Source material:
▼

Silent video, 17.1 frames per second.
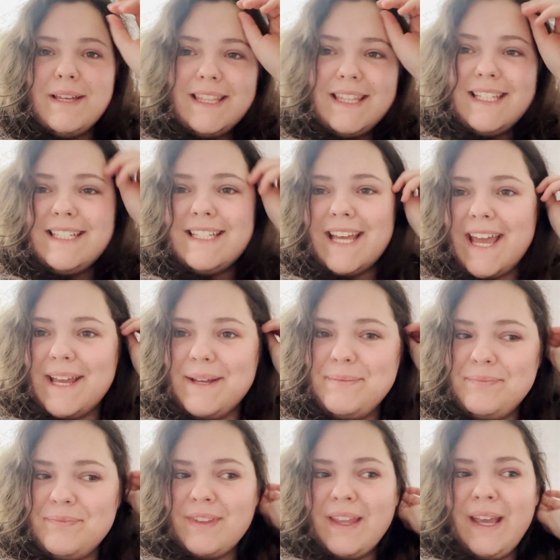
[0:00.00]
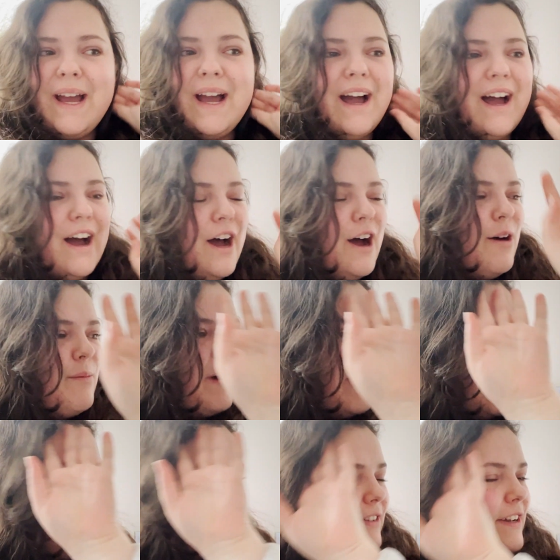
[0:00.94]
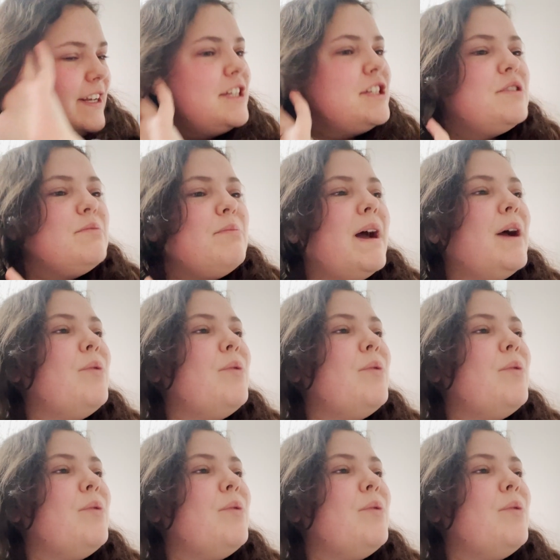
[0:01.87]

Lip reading: in the day. I finished my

▲

Your instructions:
Restate the records above in full and word for word, but do not carry over any pictures.

Solution for this task:
Silent video, 17.1 frames per second.
[0:00.00]
[0:00.94]
[0:01.87]

Lip reading: in the day. I finished my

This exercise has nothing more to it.